Mycroft requires a very specific response: Piss off. SH
The night before the wedding, I fall asleep leaning against the frame of John’s partially open bedroom door. Must have: remember standing at the door, watching him sleep, waiting for a nightmare, waiting for the top right corner of his bed to come undone. Then suddenly, John standing over me, hand on my shoulder. I’ve fallen. Must have tipped over. He hauls me to my feet wordlessly, pushes me toward his bed. Tucks me in. Gets in on the left side (why always the left side of the bed? What advantage?) and curls up against me. His forehead on the back of my neck, hand on my hip, which flexes, as if he’s trying to communicate (hand, hip: a primitive kind of language). Don’t think I will, but I fall asleep.
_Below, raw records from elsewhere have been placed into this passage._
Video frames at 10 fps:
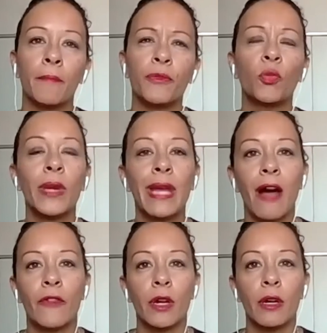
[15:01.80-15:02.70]
We
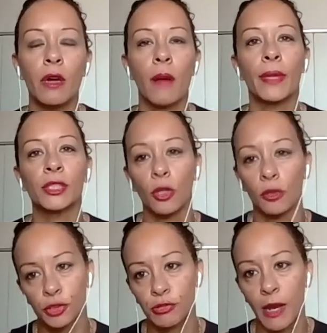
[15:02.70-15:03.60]
have a
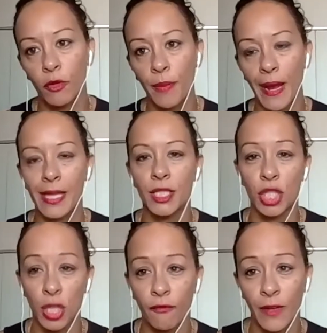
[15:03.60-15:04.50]
McDonald's travel page
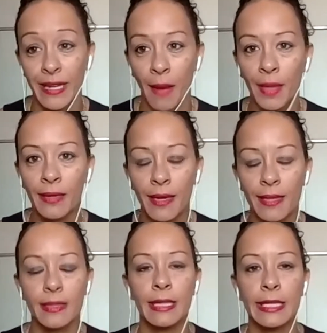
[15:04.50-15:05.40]
for Yammer
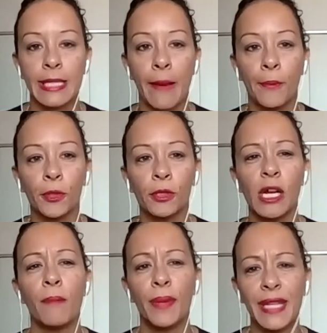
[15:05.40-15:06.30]
as an example,
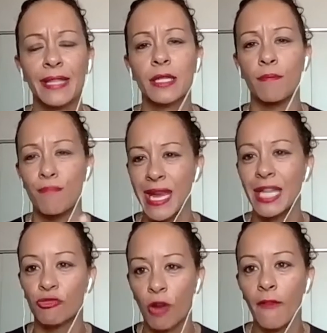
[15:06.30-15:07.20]
but that's me
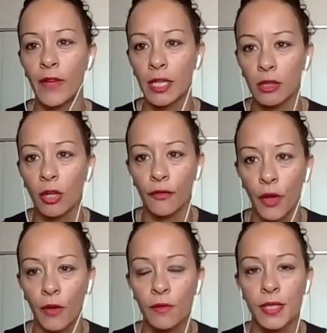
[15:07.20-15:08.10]
driving a lot of
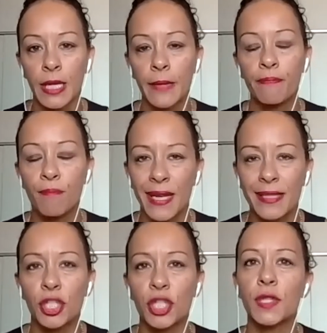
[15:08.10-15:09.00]
those
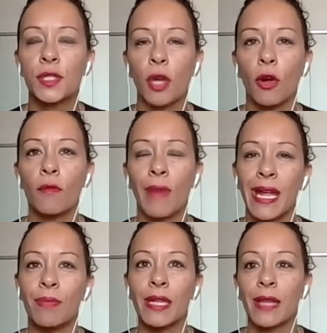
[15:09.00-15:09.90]
messages. So
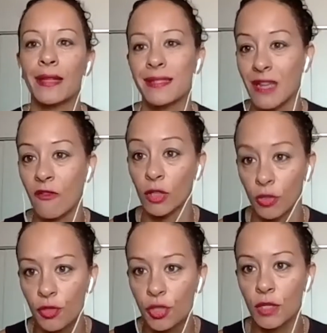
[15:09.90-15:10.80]
maybe that's an
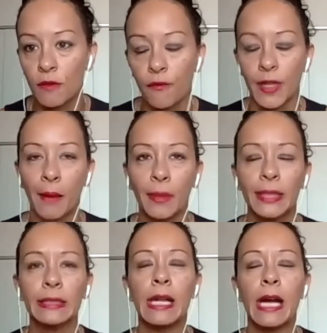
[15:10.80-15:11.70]
evolution for Yammer.
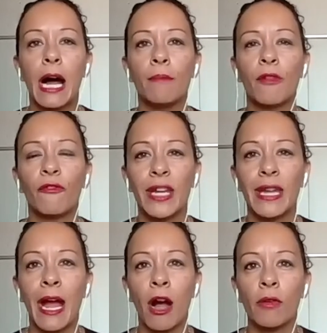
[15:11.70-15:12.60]
But for
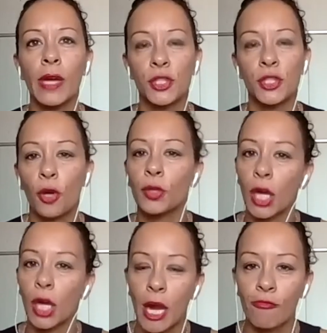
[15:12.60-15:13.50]
now, it's certainly
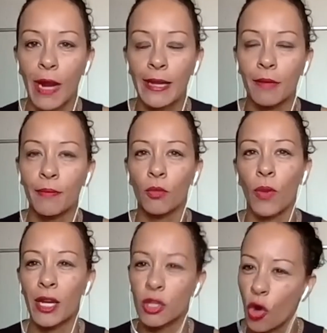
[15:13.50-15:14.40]
on our radar, but
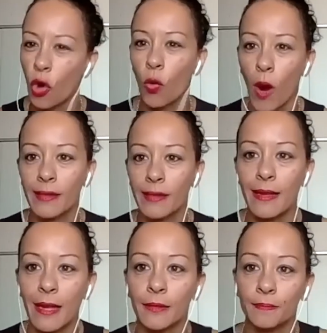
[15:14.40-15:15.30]
we're not quite there
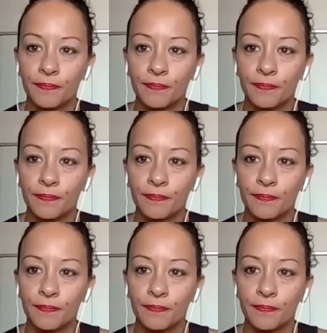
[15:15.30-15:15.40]
yet.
Harry and I both sign as witnesses, while Mary’s two giggly friends look on and snap photos. John looks sharp and serious in his dark suit; Mary looks happy in a green dress (she has the decency not to wear white, which is atrocious anyway). Harry looks marginally perturbed; either she doesn’t approve any more than I do (and if so: perhaps I have met a new friend), or she’s concerned about how long it will be until her next drink. (She looks like John; same sharp eyes, plastic, endlessly readable face.)
Something only I (and probably Mycroft, damn him) would see: John walks out toward the car, off to begin his marital bliss with a weekend at a bed and breakfast (Whitstable in Kent), with a very slight limp. Almost unnoticeable. But not quite.